6. Pengujian potensi antibakteri emulgel terhadap Staphylococcus epidermidis

a. Pembuatan stok bakteri. Media Muller-Hinton Agar dimasukkan ke dalam erlenmeyer (penimbangan disesuaikan kebutuhan dengan melihat label pada wadah) dan ditambahkan aquadest. Selanjutnya, media diambil sebanyak 5

mL dengan pipet ukur, dimasukkan ke dalam tabung reaksi, dan disterilisasi dengan autoklaf pada suhu 121oC selama 15 menit. Pada suhu 45-50oC, tabung reaksi yang berisi media dimiringkan hingga memadat. Staphylococcus epidermidis sebanyak 1 ose diinokulasikan secara goresan zig-zag pada media agar miring tersebut dan diinkubasi selama 24-48 jam di dalam inkubator.

b. Pembuatan suspensi bakteri. Koloni bakteri Staphylococcus epidermidis diambil dengan 2-3 ose dari stok bakteri, jika dikehendaki dalam volume yang besar dan dimasukkan ke dalam tabung reaksi berisi Media Muller-Hinton Broth (penimbangan disesuaikan kebutuhan dengan melihat label pada wadah) yang telah disterilisasi dengan autoklaf (suhu 121oC, 15 menit). Suspensi bakteri diinkubasi selama 48 jam di dalam inkubator pada suhu 37oC. Selanjutnya, suspensi bakteri divortex dan kekeruhannya dibandingkan dengan Mac Farland 0,5 (1,5 x 108 CFU/mL) (Bonang dan Koeswardono, 1982).

c. Pembuatan kontrol media steril. Media Muller-Hinton Agar yang telah disterilisasi dengan autoklaf (suhu 121oC, 15 menit) dituang ke dalam cawan petri steril, ditunggu hingga memadat dan diinkubasi di dalam inkubator selama 48 jam pada suhu 37oC. Setelah diinkubasi, media diamati dan dibandingkan dengan perlakuan dan kontrol pertumbuhan bakteri uji.

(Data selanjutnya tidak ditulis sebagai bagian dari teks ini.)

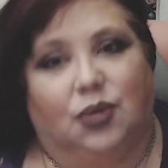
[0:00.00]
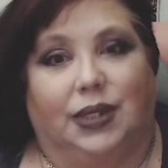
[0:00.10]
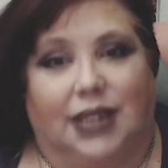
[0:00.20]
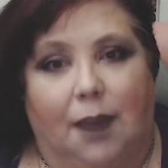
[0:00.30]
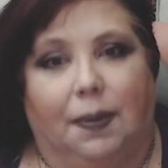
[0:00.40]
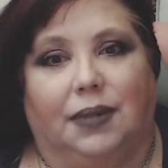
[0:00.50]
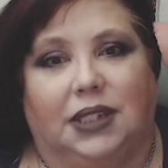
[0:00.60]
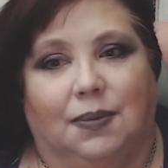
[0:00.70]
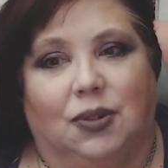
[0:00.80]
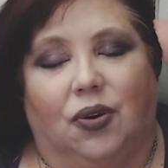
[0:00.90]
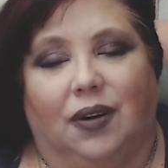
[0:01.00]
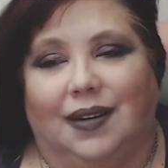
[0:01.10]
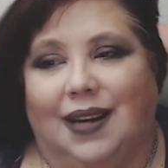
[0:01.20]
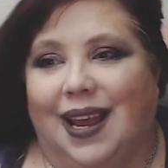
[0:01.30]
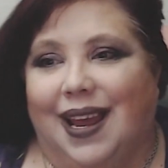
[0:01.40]
what's happened with Jim
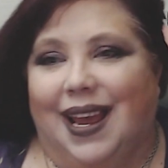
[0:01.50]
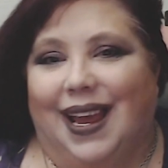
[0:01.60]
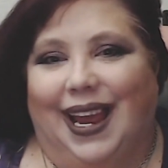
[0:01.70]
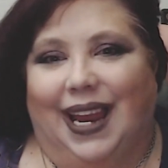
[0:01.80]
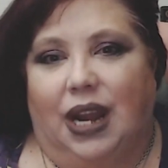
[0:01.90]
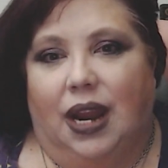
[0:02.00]
Jordan, and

d. Kontrol pertumbuhan bakteri uji Staphylococcus epidermidis. Media Muller-Hinton Agar yang steril, dengan suhu 45-50oC, diinokulasikan suspensi bakteri uji dengan kepadatan dan jumlah yang sama dengan suspensi bakteri uji pada perlakuan, kemudian dituang ke cawan petri steril dan digoyang sehingga pertumbuhan bakteri dapat merata. Cawan petri tersebut diinkubasi selama 48 jam

dengan suhu 37oC. Setelah diinkubasi, media diamati pertumbuhan bakteri ujinya melalui kekeruhan media yang dibandingkan dengan perlakuan.

e. Uji potensi antibakteri sediaan emulgel. Semua alat yang akan digunakan disterilisasi dengan autoklaf (suhu 121oC, 15 menit). Media Muller-Hinton Agar yang steril, dengan suhu 45-50oC, diinokulasikan suspensi bakteri uji dengan kepadatan dan jumlah yang sama dengan suspensi bakteri uji pada kontrol pertumbuhan bakteri uji. Selanjutnya, sumuran sebanyak 5 lubang dibuat pada media berisi bakteri uji tersebut. Lima lubang sumuran yang dibuat meliputi basis (di tengah) dan ke 4 lubang lainnya berisi sediaan emulgel tiap formula. Cawan petri dibungkus menggunakan plastic wrap, kemudian diinkubasi selama 48 jam pada suhu 37oC. Setelah diinkubasi, diameter zona hambat yang dihasilkan diukur dengan menggunakan penggaris. Pada uji ini dilakukan replikasi sebanyak 3 kali.